Jelnick’s impact on UHS extends beyond the classroom as well, particularly with the Pink Ribbon Club, whose first chapter was created in UHS. She had two students whose mother was battling breast cancer in 2002 and after doing some research on support organizations, noticed there was no support group for teens. Jelnick said, “To me, I didn’t make sense. Logically, the odds of teenagers dealing with their mothers having breast cancer are greater than anything because that’s when their mother would be of age. Women are pre-menopausal, menopausal or slightly postmenopausal when their children are in high school.” Jelnick herself lost both her maternal grandmother and mother to breast cancer. The Pink Ribbon Club Foundation today is now an international non-profit organization.
For all that Jelnick has contributed to UHS, she is most thankful for what the school has given her. “Truthfully, I grew up at Uni. I started when I was 21, and I had multiple broken hearts, had three kids and buried two parents during my time here. I figured out how to be a professional woman, found my voice as a writer and became a sort of political activist for education here.” She says that no matter what your profession, her most important advice to anyone is to eagerly seek out mentors.
She said, “You have to surround yourself with people who will mentor you. I had wonderful mentors early on to show me how to do things like work full time and raise three kids. How do you bury your father and come back to teach Othello on Monday morning? How does that work? I had people all around me who showed me how.”

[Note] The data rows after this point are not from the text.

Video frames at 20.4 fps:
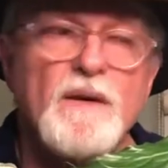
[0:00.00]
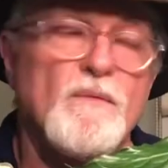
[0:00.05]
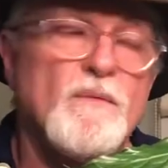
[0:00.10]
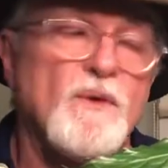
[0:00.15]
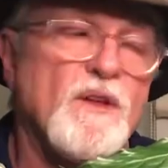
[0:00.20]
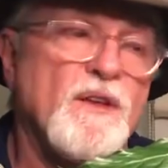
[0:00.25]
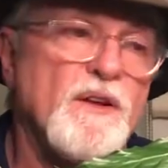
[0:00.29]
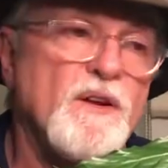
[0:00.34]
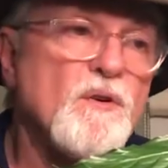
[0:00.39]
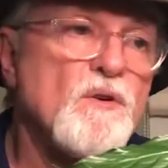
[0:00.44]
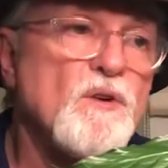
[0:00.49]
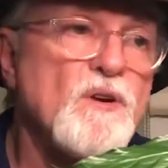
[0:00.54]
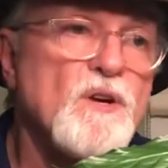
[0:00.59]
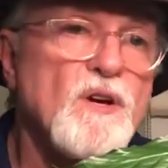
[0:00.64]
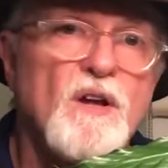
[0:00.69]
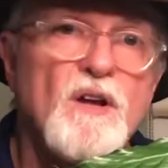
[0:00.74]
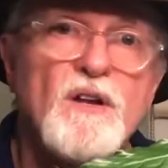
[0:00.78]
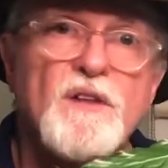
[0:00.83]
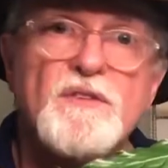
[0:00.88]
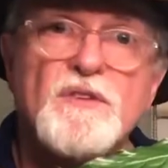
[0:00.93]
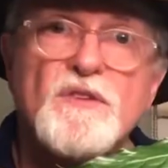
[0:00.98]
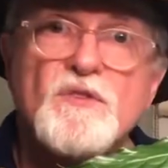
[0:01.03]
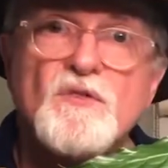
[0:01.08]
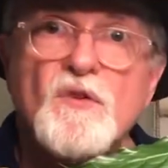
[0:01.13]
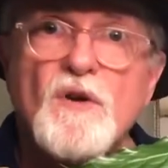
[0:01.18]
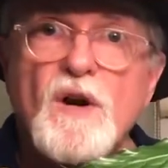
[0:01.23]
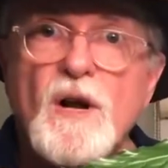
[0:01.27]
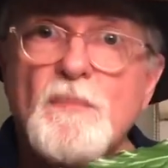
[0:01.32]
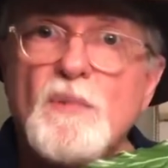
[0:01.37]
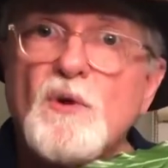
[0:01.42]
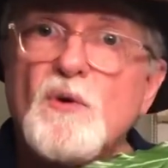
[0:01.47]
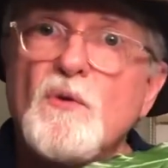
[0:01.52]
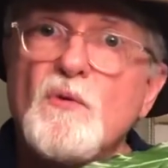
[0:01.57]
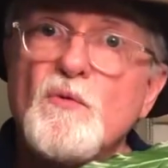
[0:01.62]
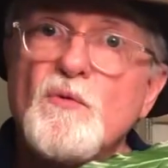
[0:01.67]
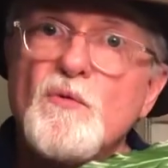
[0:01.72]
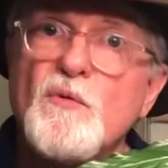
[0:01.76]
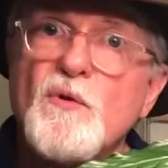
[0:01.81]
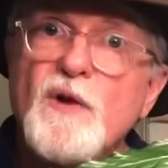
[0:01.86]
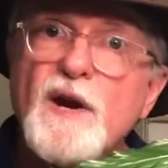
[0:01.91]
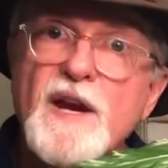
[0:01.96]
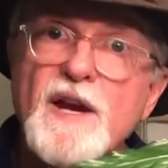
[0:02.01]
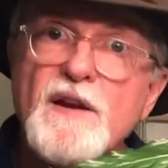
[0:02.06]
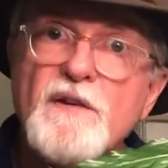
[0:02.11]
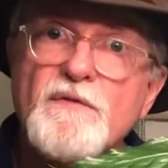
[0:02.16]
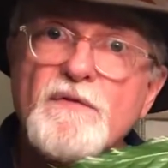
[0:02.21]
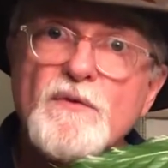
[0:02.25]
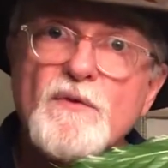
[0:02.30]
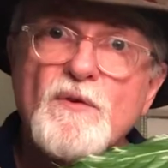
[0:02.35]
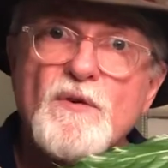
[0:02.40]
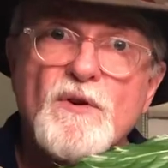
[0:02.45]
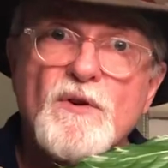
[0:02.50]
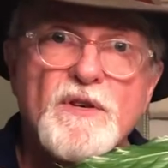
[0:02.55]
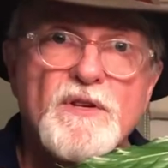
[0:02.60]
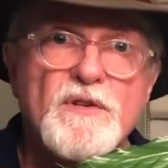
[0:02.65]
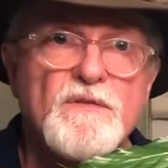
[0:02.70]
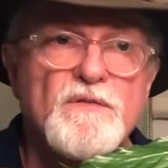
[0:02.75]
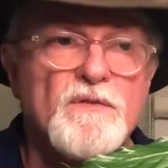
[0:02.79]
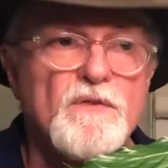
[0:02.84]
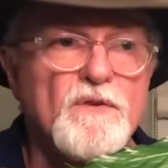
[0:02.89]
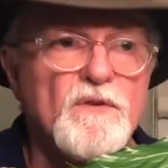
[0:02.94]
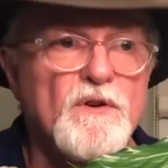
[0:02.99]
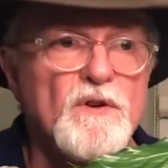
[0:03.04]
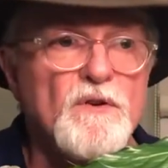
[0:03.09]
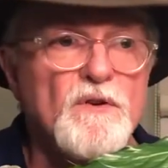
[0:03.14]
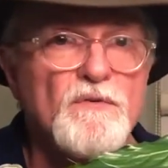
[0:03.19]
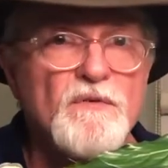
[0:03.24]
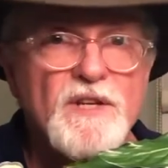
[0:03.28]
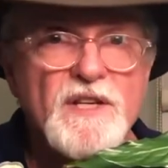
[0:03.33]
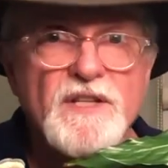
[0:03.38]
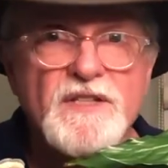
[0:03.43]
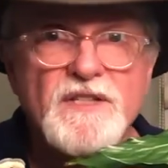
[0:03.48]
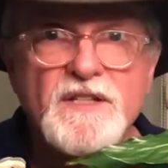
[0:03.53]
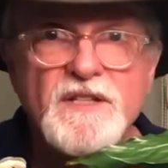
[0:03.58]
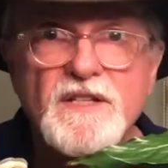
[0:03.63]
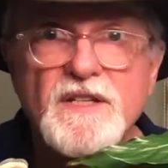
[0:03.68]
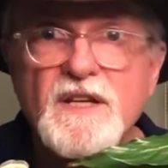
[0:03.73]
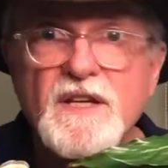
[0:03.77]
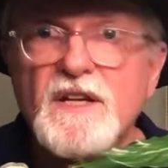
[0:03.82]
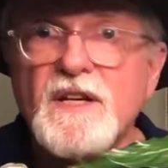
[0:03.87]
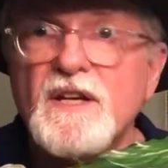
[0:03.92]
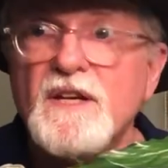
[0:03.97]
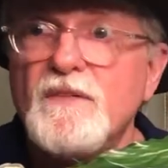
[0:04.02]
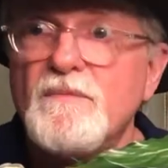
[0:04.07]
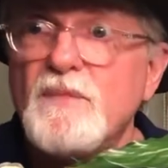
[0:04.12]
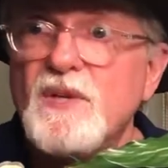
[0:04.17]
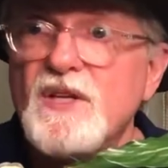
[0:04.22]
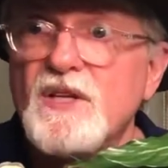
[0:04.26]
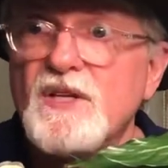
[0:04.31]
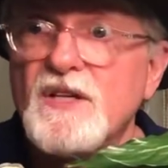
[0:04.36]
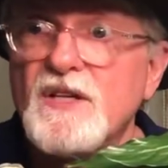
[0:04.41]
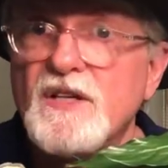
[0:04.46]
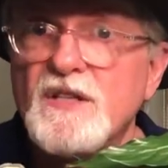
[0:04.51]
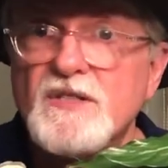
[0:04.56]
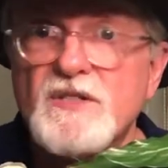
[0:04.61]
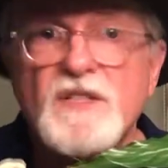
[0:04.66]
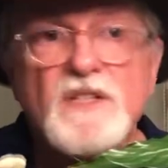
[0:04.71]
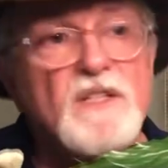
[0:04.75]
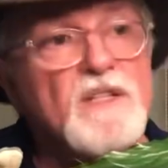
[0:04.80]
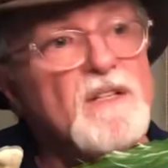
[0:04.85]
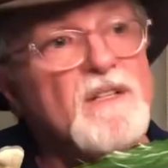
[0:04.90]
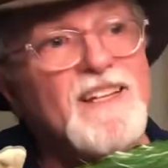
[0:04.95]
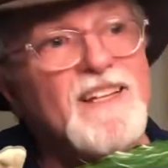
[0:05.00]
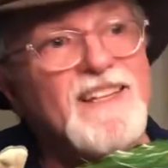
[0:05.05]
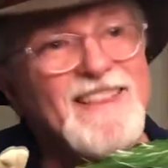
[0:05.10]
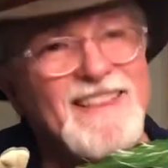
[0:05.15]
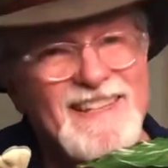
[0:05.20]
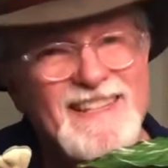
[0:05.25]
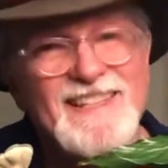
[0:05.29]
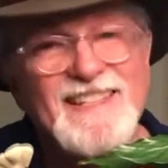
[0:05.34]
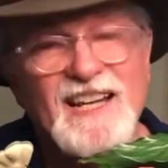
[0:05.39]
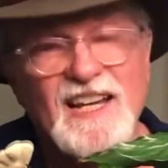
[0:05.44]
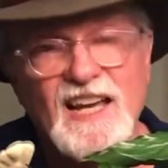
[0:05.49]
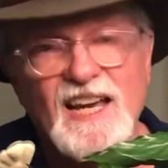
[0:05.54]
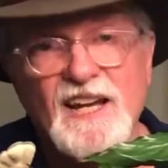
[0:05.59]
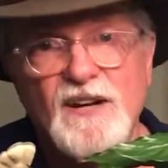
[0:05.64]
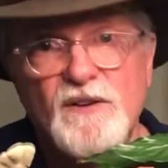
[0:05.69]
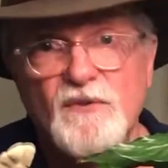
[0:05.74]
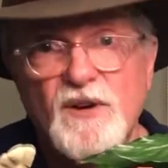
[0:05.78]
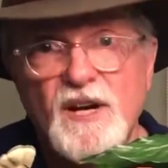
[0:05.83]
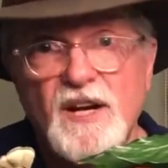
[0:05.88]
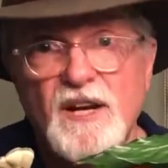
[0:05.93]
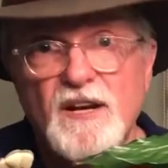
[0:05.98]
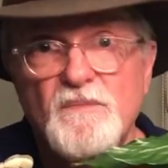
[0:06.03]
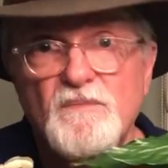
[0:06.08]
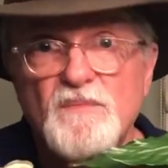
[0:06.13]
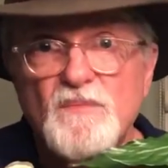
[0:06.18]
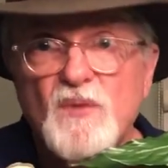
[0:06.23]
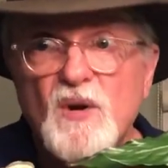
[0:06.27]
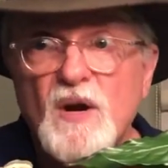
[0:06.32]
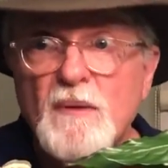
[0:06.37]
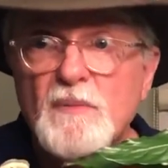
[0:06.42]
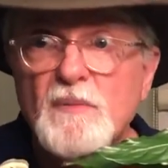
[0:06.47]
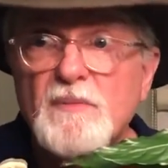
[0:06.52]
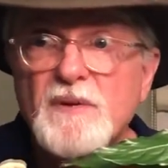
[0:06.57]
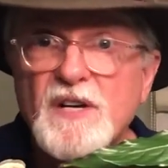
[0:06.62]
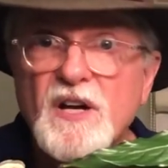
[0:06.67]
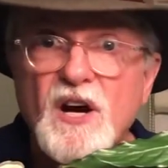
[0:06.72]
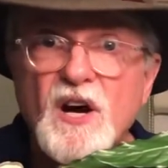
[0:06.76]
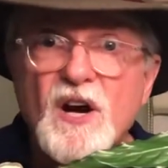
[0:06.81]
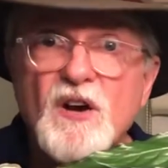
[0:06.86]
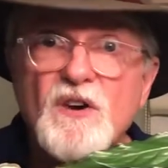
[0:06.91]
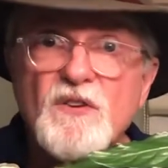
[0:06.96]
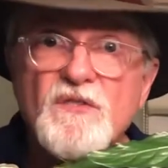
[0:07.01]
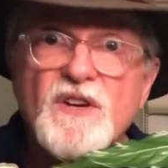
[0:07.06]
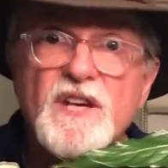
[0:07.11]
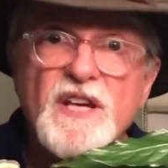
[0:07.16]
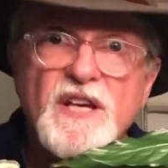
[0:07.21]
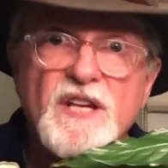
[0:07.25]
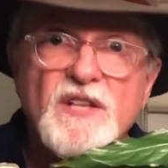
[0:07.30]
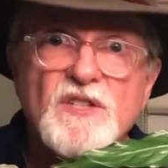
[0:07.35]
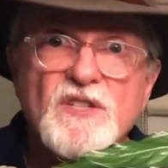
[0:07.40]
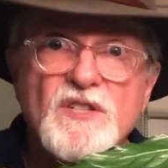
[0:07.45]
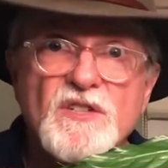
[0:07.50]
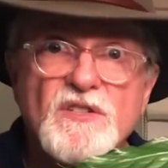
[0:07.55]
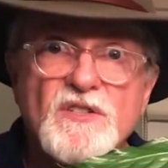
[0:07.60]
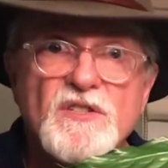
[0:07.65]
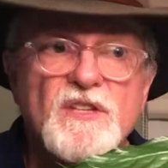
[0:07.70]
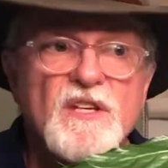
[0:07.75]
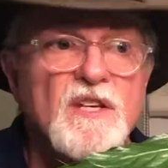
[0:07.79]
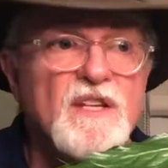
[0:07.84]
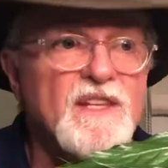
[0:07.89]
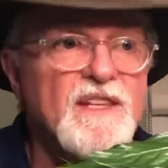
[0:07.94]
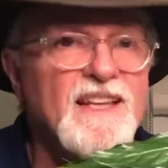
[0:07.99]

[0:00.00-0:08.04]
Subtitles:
Well, they don't call it the tropical rainforest for no reason, because it's a lot of rain, probably 100 inches.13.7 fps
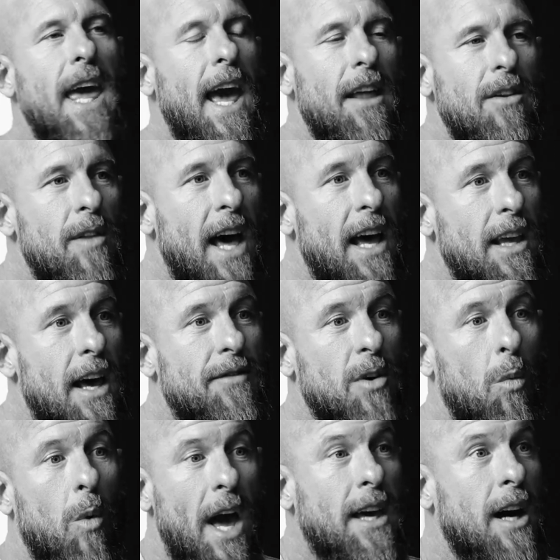can't do that. You have to
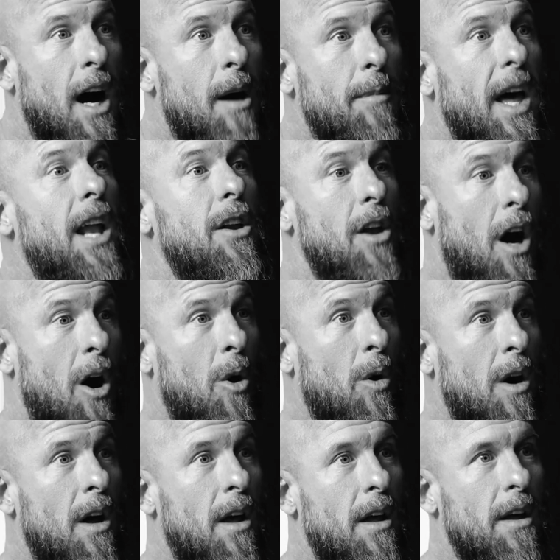wake up and
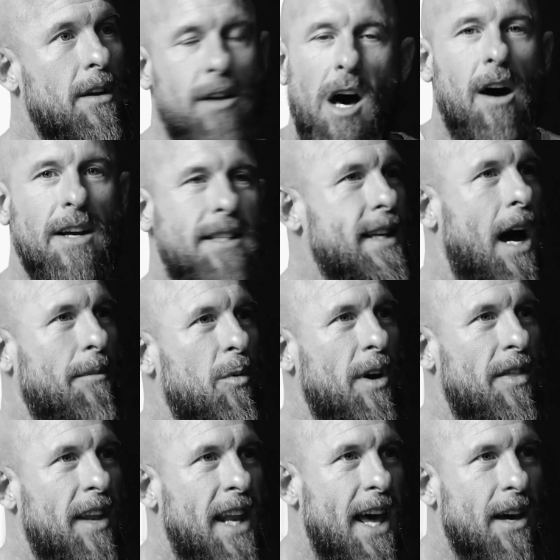know, no, it's time to
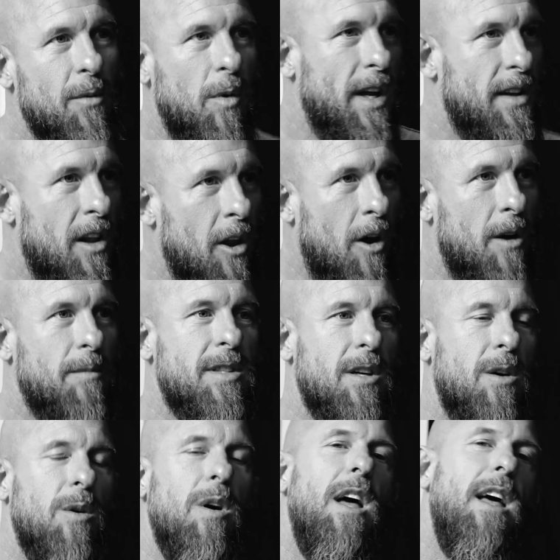win the day, win the alarm.
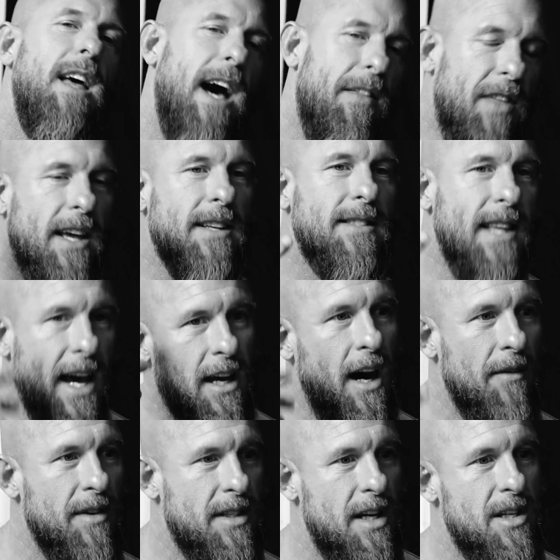So I think it's that
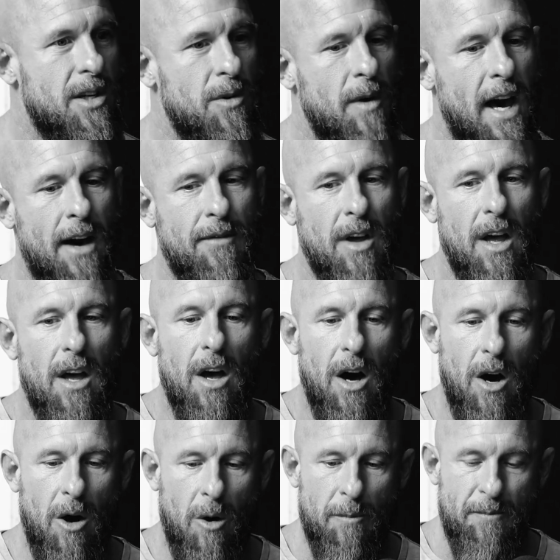conversation you have.
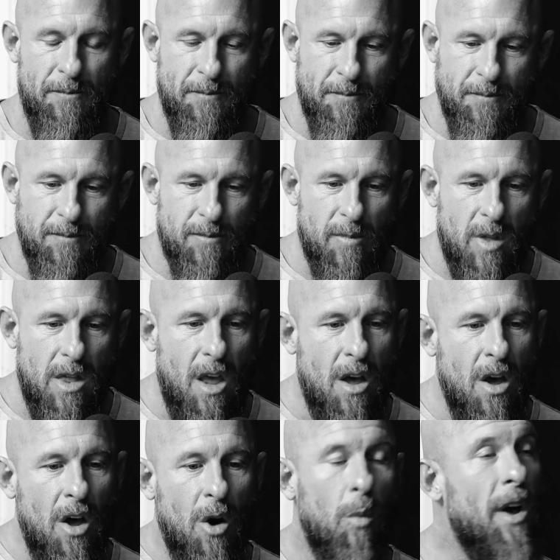Win
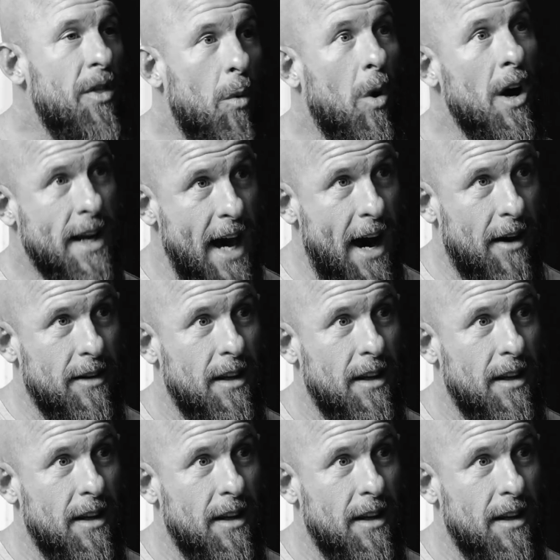the workout.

She said the biggest mistake people make is thinking they no longer need a mentor. She said, “Don’t ever think ‘Oh I’m done. I’ve been doing this for five years, I don’t need mentors.’” She cited Mr. Mike Gerakos (Activities Director) as one of the most important mentors in her career despite the fact that she started working with him only three years ago at 53 years old. She said, “[Gerakos] had something new to offer me, something to help me realize my capacity for service and love. That’s something I had not fully appreciated before working with him.”
She says, however, that her most important mentors “have been, from the beginning, my students. They are my most important teachers, my most important guides. I’m in education for them so they give me the most important information about the work I do and about who I am as a person.” She disagrees with the cliche that ‘Students keep you young,’ saying that “they really wear you out,” but what she loves about students is that “they aren’t jaded or cynical or bitter or tired, and to spend my days around that kind of positive energy, and hopefulness, and promise and tomorrow gives me an optimism and energy.”
When asked about her moving to Portola and what traditions she intends to bring with her from UHS, she said, “I want the kids at Portola to create their own sense of community and self, but the one thing I would love to just magically bottle up and give is the student spirit [at UHS] which is unequaled. It’s unparalleled anywhere, but other than that, Portola’s traditions have to be theirs. That’s why Uni’s culture is as amazing as it is; it’s created by the students.”
When asked what she wants from her career now as she moves on to Portola, Jelnick said, “Honestly, I think right now, I want it to distract me. I think if I left Uni now, to be completely done, it would crush me.” She visibly chokes up at this idea before comparing her leaving UHS to “infidelity.” She said, “some of my colleagues have an attitude of ‘how can you betray,’ and I think it’s sort of true. I’ve been saying lately to myself that [moving to Portola] is my tryst in my old age; it’s my exciting affair to distract me from the fact that my real love story [with UHS] is coming to an end.”